Donald Trump sought to use the shooting death of basketball player Dwyane Wade's cousin as a political statement on Saturday, a move that drew scorn from some on social media.
On Friday, Nykea Aldridge, 32, was shot and killed while she pushed her baby in a stroller near an elementary school on Chicago's South Side. The baby was not harmed in the shooting.
Trump, after a year of waging a presidential campaign marked by divisive and racially coded rhetoric, has recently sought to appeal to black voters. The effort, note many political observers, is also an attempt to boost his poll numbers with moderate whites, who in surveys view past rhetoric by Trump to be racist.
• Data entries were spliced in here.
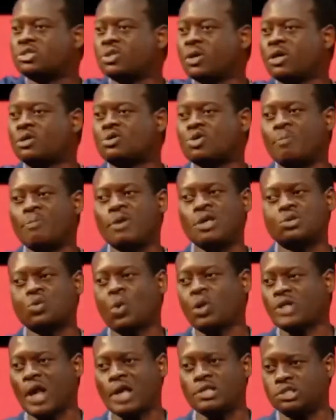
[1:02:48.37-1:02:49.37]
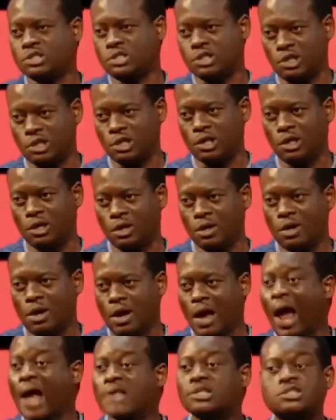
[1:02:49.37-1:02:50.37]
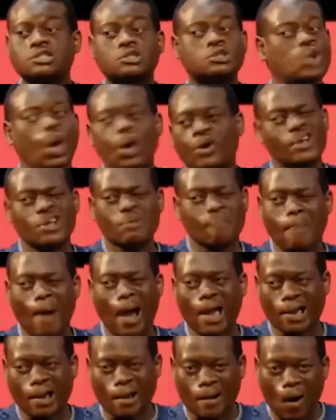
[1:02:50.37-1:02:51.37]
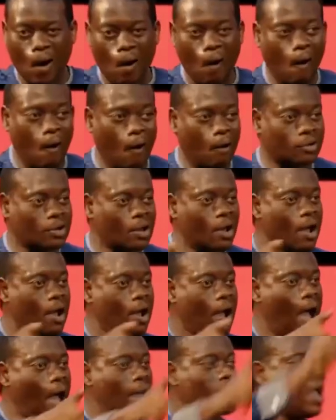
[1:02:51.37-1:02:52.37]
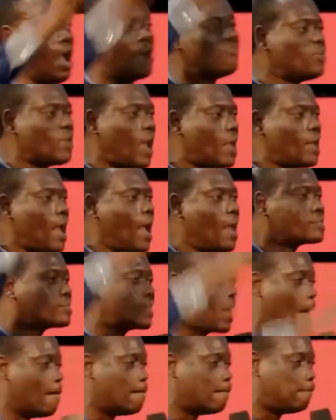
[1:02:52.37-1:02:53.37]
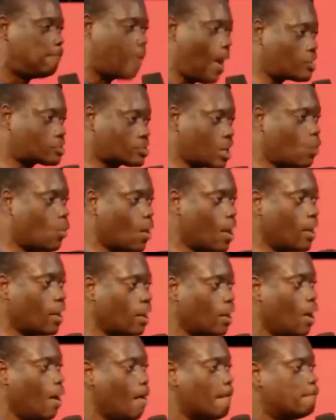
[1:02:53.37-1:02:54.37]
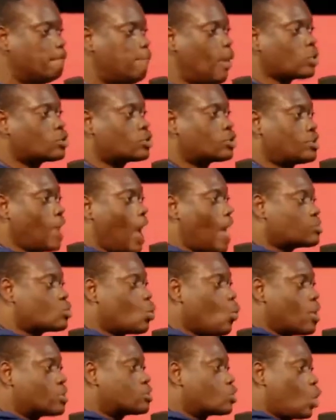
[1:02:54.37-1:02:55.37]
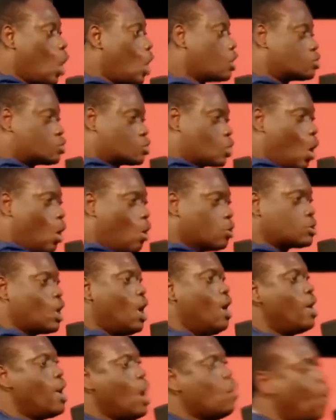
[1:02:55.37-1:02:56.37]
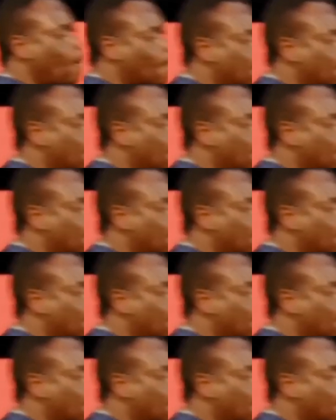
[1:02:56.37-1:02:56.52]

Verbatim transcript: real to me is what I see. I saw it by God. And heaven and earth can pass away, but that which God shows, He will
At several rallies in recent weeks, Trump has insisted that blacks have a right to walk down the street and not get "shot" in what he has described as neighborhoods worse than war zones.
The death of Wade's cousin offered fodder to Trump on Saturday, who initially spelled Wade's first name wrong.
"Just what I have been saying. African-Americans will VOTE TRUMP," he tweeted, though his polling numbers among blacks nationally are in the single digits. He later followed up with a tweet offering his condolences to Wade and his family.
Dozens of Twitter users assailed Trump for showing what they saw as a lack of sympathy.
Everytown, a group that works to pass stricter gun laws nationwide, tweeted that Trump truly does not care about ways to address gun violence.
The group cited Trump's comments during the Republican primary, in which he said he could "shoot somebody" and would not lose votes.
On Saturday, Wade, a shooting guard for the Chicago Bulls, noted his cousin's death as "senseless" gun violence and did not respond to Trump.